Для участия в научных и производственных проектах требовалось возраставшее число людей на первичных уровнях деятельности — печатников, клерков, заводских рабочих. Им уже требовался некий уровень образованности. Требовалось все больше людей, способных покупать товары массового производства, т. е. живущих несколько лучше, чем требовалось для физического существования… Если государство хотело использовать человеческий ресурс для роста производительности труда, оно нуждалось в том, чтобы втянуть в процесс группы, ранее сегрегированные и вытолкнутые на обочину, как это случилось с евреями… Идеи демократии, плюрализма, толерантности, прав человека, светского характера культуры не были уже только прекрасными мечтаниями. Они были востребованы современным государством, по крайней мере отчасти. Было обнаружено, что для своей эффективности современное государство должно быть организовано на светской, демократической основе. Обнаружилось также, что если общества организованы по новым рациональным и научным нормам, они становятся неодолимыми, традиционные аграрные страны не могут быть для них соперниками».
Однако кое-что осталось без изменений. В постаграрной культуре, точно так же как и в аграрной, все оказывается связано со всем. Во всяком случае, если какой-то элемент системы усиливается, усиливается и вся сеть. А если какой-то элемент ослабевает, ослабевают и другие. Сложная новая культура не оказалась так просто экспортируемой и контролируемой, как того ожидали европейские империалисты. Как пишет Армстронг:
«Аграрные колонии восприняли колонизацию как вторжение разрушительного, чуждого начала.

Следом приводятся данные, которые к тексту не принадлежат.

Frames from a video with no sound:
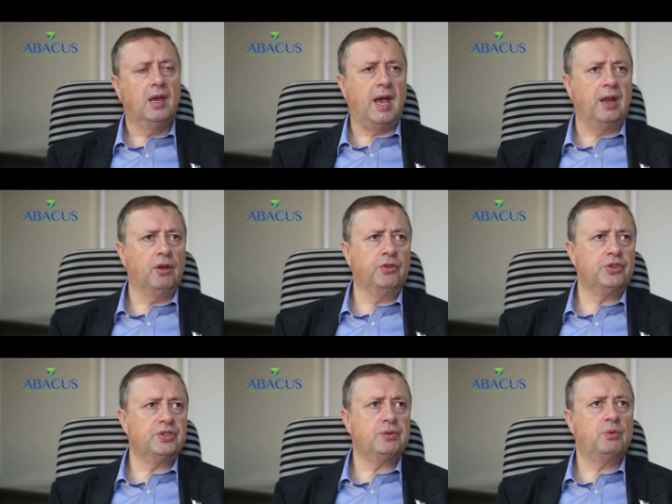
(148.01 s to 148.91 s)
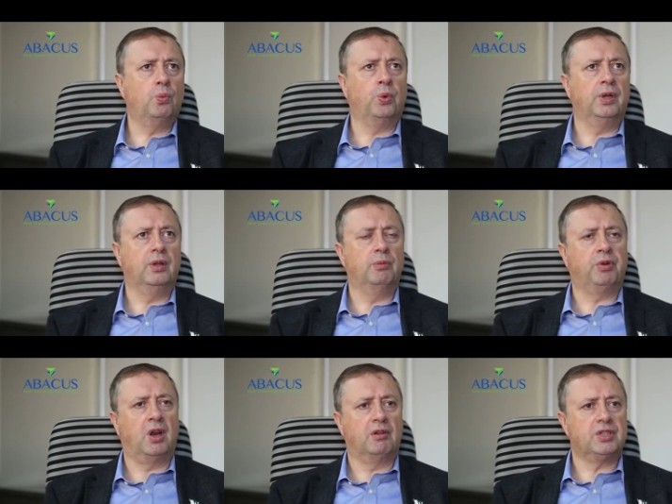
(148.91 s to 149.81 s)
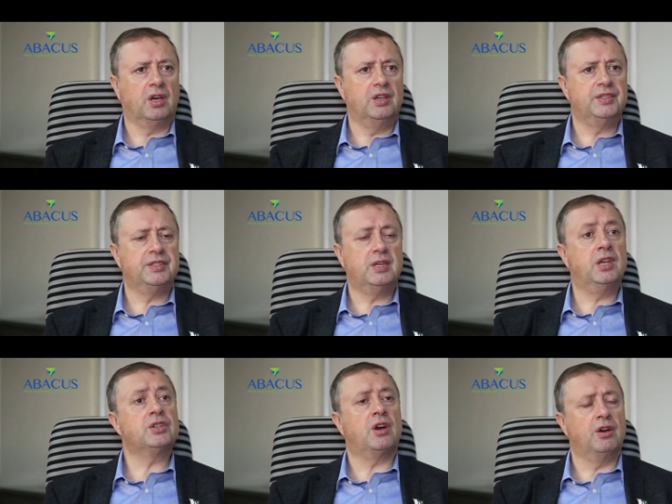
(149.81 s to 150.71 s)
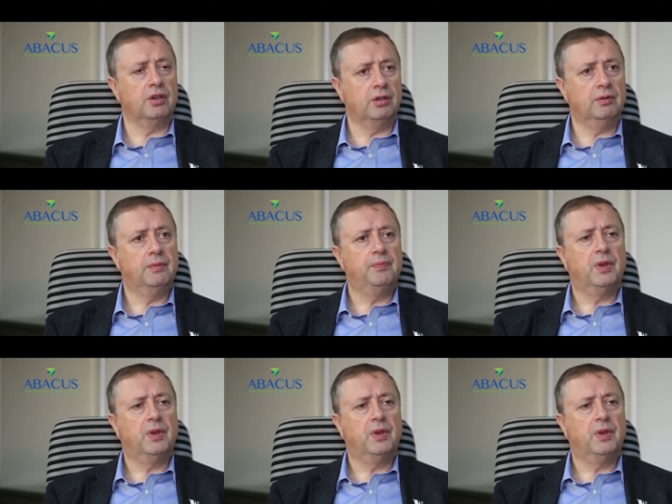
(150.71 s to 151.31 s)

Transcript: And others will prioritize internal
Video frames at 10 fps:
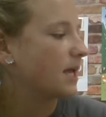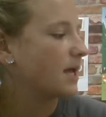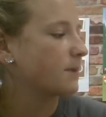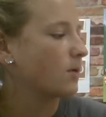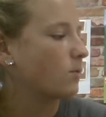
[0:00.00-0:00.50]

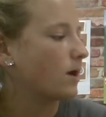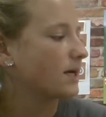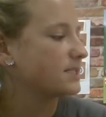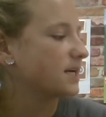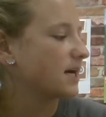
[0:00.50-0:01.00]
and my
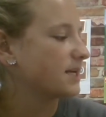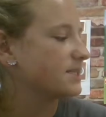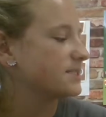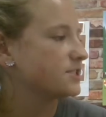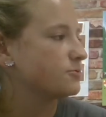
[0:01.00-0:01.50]

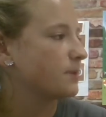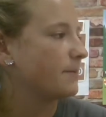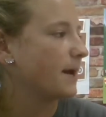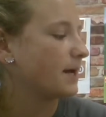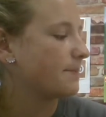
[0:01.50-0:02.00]
walkie-talkies into my
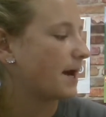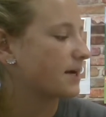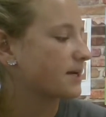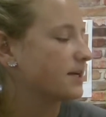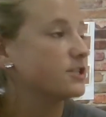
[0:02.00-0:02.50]
backpack,
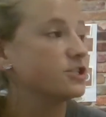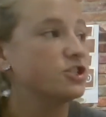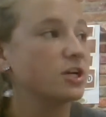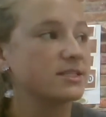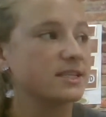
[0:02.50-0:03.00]

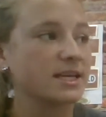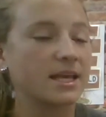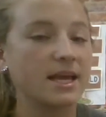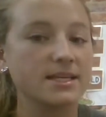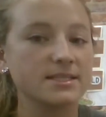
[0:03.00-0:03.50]
just in
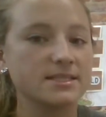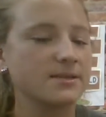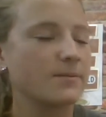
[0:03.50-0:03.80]
case.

Модернизация была сугубо поверхностной — по необходимости, коль скоро хотели быстро достичь того, на что Европе потребовалось три столетия. В Европе современные идеи имели достаточно времени, чтобы постепенно просачиваться во все классы общества. В колониях лишь небольшие группы, принадлежавшие к верхнему слою общества и (что существенно) к военной касте, могли получить европейское образование… Общество раскололось, и две его части все труднее могли понимать друг друга… Теми, кто остался за рамками процесса модернизации, управляли сообразно светским кодексам законов, которых управляемые не понимали… Постройки в западном стиле «модернизировали» города, чаще, всего превращая древние центры в музейные предметы, в приманку для туристов… Люди чувствовали себя потерянно в своей собственной стране. Местные жители всех общественных классов испытывали горечь прежде всего по поводу того, что они более не были хозяевами собственной судьбы. Они испытали угнетающую утрату идентичности».

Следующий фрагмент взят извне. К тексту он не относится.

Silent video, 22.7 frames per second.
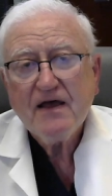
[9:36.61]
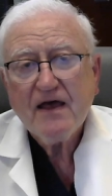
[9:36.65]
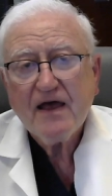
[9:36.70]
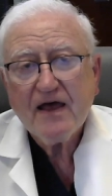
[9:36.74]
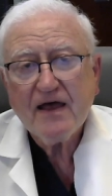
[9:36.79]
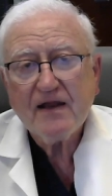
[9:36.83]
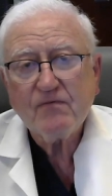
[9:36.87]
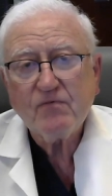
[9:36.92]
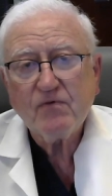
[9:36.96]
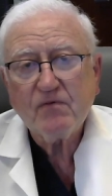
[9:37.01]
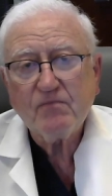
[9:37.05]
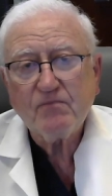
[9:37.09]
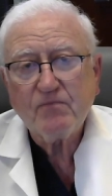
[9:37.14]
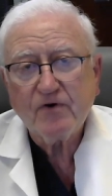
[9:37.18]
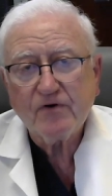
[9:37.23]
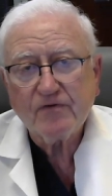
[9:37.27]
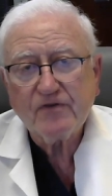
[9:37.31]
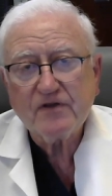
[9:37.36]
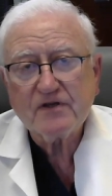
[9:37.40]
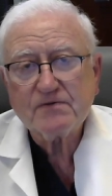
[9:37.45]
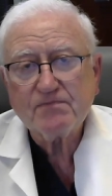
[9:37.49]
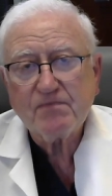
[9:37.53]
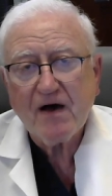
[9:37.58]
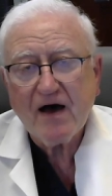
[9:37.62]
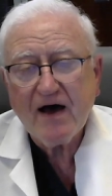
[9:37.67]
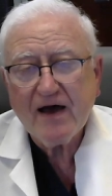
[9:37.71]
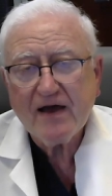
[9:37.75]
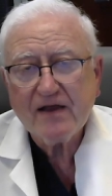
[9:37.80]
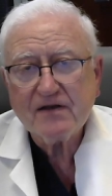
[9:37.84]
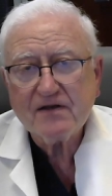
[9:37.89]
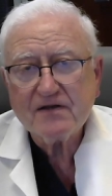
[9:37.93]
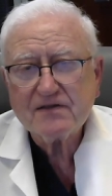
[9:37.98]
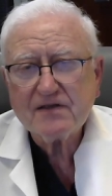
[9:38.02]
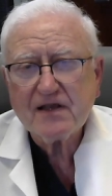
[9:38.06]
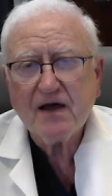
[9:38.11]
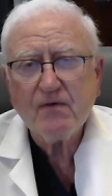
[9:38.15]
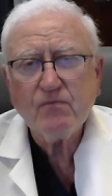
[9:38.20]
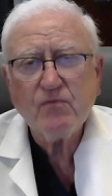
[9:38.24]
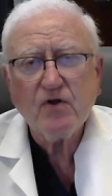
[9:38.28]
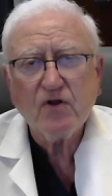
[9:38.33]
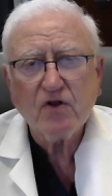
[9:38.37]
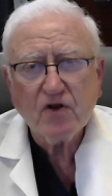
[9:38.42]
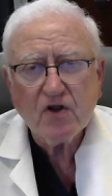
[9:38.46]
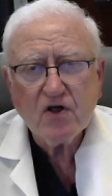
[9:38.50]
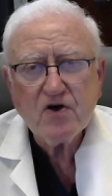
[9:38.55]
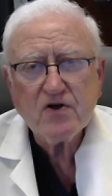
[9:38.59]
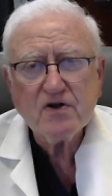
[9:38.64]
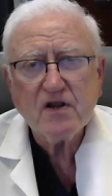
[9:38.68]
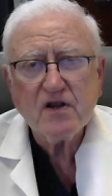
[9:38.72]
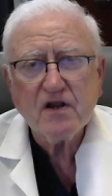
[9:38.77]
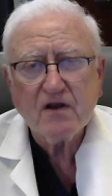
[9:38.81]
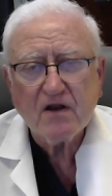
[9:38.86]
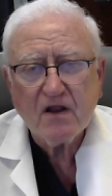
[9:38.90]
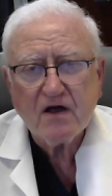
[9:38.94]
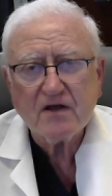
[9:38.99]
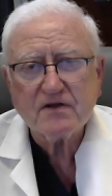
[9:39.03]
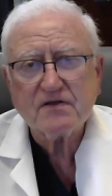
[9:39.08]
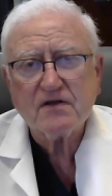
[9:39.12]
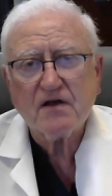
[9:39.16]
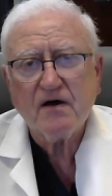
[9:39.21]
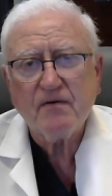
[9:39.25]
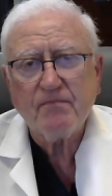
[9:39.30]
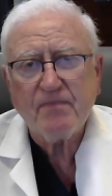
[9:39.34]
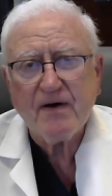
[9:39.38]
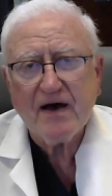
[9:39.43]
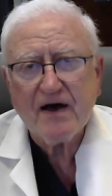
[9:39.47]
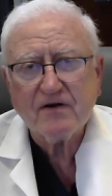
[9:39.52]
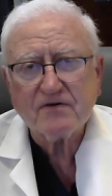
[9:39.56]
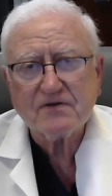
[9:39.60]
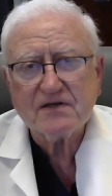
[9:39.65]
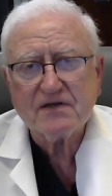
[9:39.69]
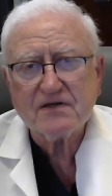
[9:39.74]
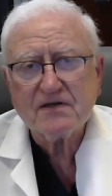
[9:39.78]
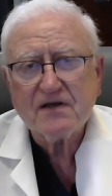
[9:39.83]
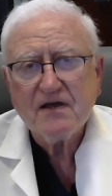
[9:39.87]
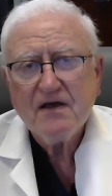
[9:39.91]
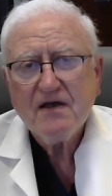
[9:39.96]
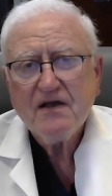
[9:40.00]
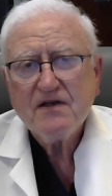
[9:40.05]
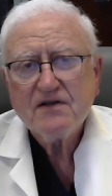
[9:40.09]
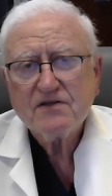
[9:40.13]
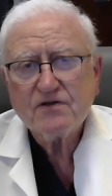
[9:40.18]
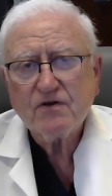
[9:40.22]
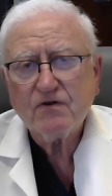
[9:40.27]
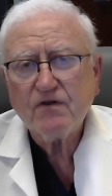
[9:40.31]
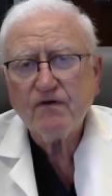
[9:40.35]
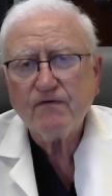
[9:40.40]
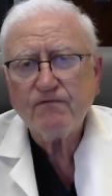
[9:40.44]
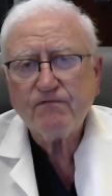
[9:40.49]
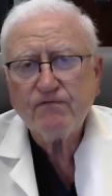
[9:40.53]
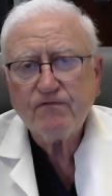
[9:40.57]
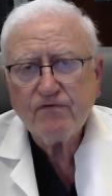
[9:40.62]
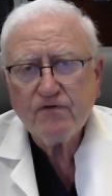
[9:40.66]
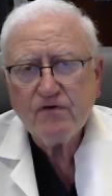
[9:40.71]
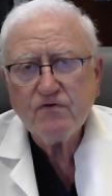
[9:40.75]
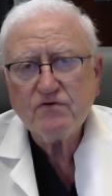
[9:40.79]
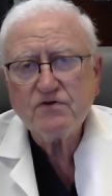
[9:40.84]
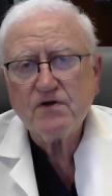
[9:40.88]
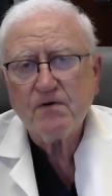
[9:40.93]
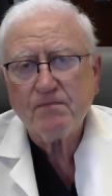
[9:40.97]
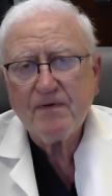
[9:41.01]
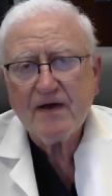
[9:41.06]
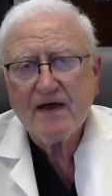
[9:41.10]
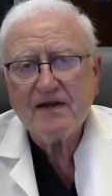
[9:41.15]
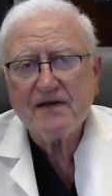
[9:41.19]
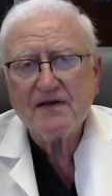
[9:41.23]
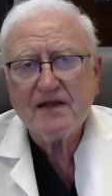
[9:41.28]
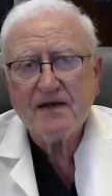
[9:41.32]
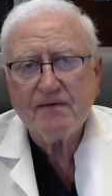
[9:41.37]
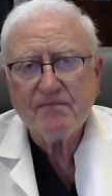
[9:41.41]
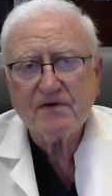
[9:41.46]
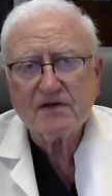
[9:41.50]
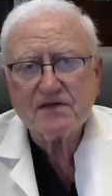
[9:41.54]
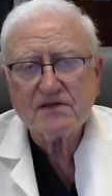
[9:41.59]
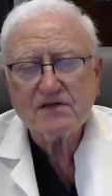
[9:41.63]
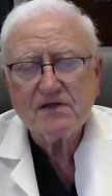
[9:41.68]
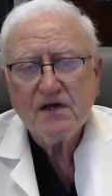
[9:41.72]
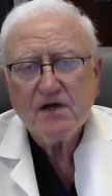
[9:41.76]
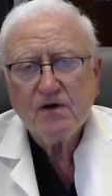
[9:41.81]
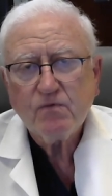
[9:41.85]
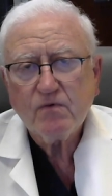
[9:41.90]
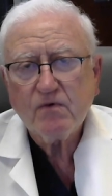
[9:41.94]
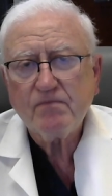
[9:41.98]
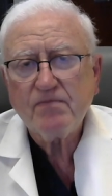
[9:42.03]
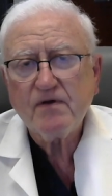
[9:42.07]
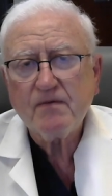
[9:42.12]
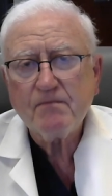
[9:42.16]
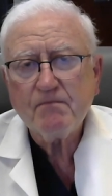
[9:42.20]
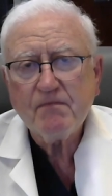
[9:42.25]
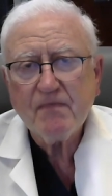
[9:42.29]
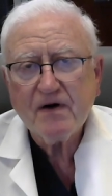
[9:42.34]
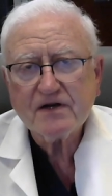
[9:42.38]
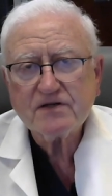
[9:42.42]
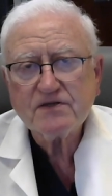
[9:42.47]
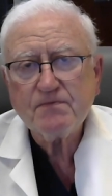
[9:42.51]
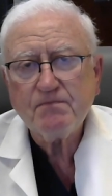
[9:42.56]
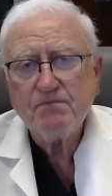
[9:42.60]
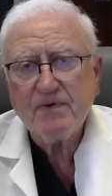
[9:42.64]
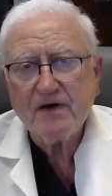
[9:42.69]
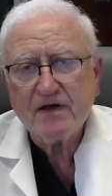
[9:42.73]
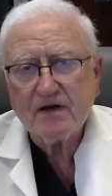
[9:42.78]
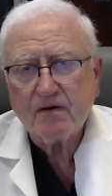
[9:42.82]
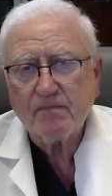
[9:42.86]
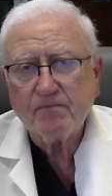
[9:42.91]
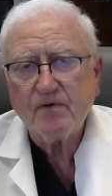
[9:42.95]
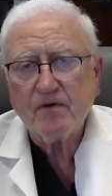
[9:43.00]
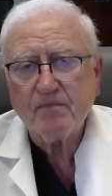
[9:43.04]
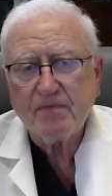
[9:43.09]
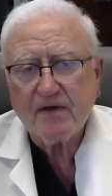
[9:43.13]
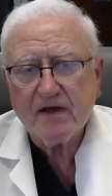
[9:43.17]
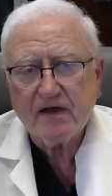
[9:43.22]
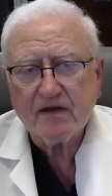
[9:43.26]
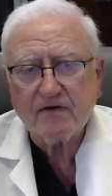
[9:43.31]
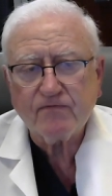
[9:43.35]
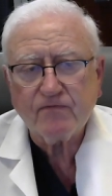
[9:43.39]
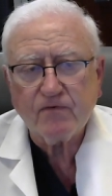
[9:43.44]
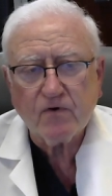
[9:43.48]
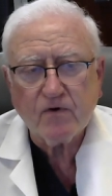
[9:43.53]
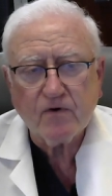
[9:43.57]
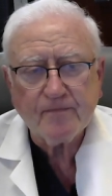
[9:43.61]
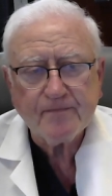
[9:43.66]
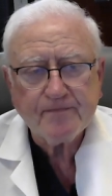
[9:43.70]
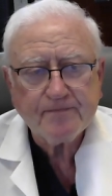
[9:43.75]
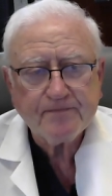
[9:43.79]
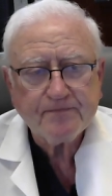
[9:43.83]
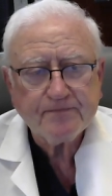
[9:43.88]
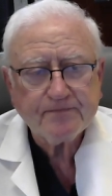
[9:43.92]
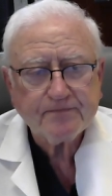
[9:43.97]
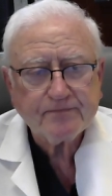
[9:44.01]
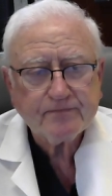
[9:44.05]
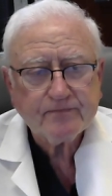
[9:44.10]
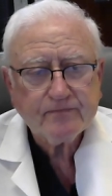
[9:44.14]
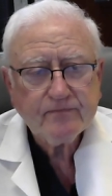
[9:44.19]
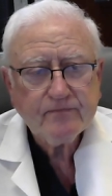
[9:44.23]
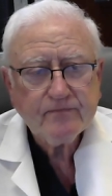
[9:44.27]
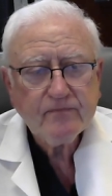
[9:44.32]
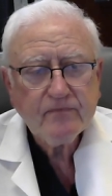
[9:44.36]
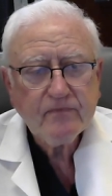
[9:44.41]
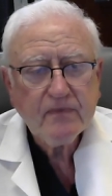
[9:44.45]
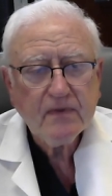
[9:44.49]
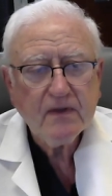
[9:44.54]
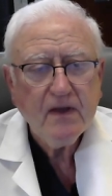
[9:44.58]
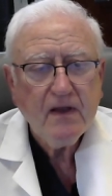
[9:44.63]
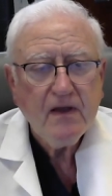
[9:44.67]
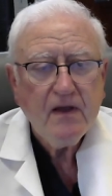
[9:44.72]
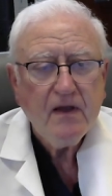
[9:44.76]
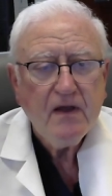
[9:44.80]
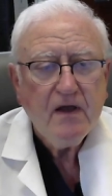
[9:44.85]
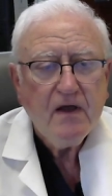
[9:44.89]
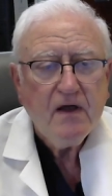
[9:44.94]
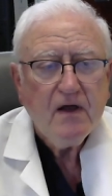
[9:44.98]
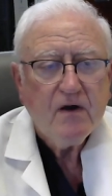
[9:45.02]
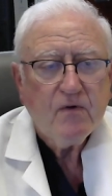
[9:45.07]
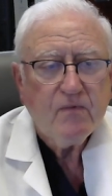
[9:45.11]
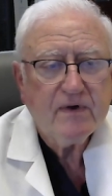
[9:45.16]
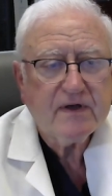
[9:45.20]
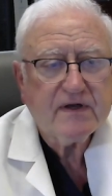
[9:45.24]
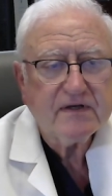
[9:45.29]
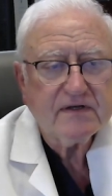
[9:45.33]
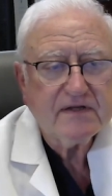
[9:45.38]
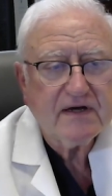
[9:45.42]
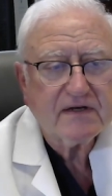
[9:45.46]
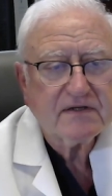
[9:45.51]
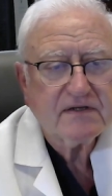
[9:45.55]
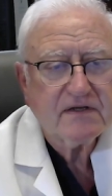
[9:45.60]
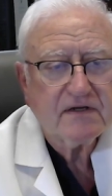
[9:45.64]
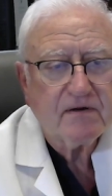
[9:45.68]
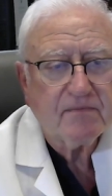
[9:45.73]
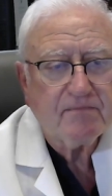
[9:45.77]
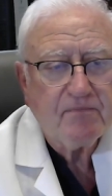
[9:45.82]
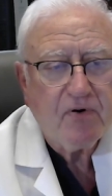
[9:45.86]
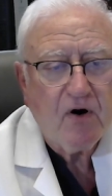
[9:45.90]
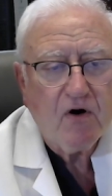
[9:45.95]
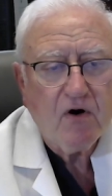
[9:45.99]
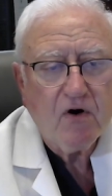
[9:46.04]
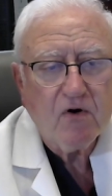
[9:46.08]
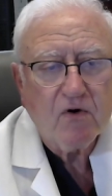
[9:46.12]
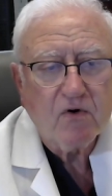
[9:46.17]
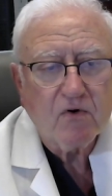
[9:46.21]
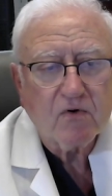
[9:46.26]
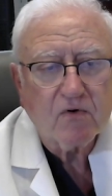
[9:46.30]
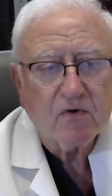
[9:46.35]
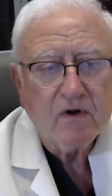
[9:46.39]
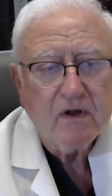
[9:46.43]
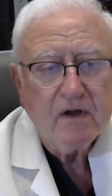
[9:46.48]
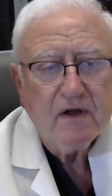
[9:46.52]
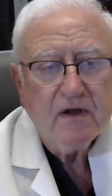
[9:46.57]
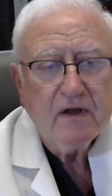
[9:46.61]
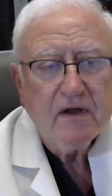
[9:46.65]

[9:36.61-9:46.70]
and we'll put this behind us and we'll learn a lot about it so that future pandemics will be much better prepared for. We conducted a poll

Даже на Западе люди нашли переход от культуры аграрной к постаграрной весьма тяжким испытанием, а многие испытывают болезненное чувство по сей день. Но так или иначе западный человек модернизировался в собственном темпе и в соответствии с собственной программой. Это роскошь, которой были лишены европейские колонии за исключением — частичным — Гонконга. В Европе и в Америке модернизация сопровождалась расширением автономии личности и инновациями. В колониях ей сопутствовали утрата автономии и навязанная имитация западного поведения, обустройства и жизненных целей.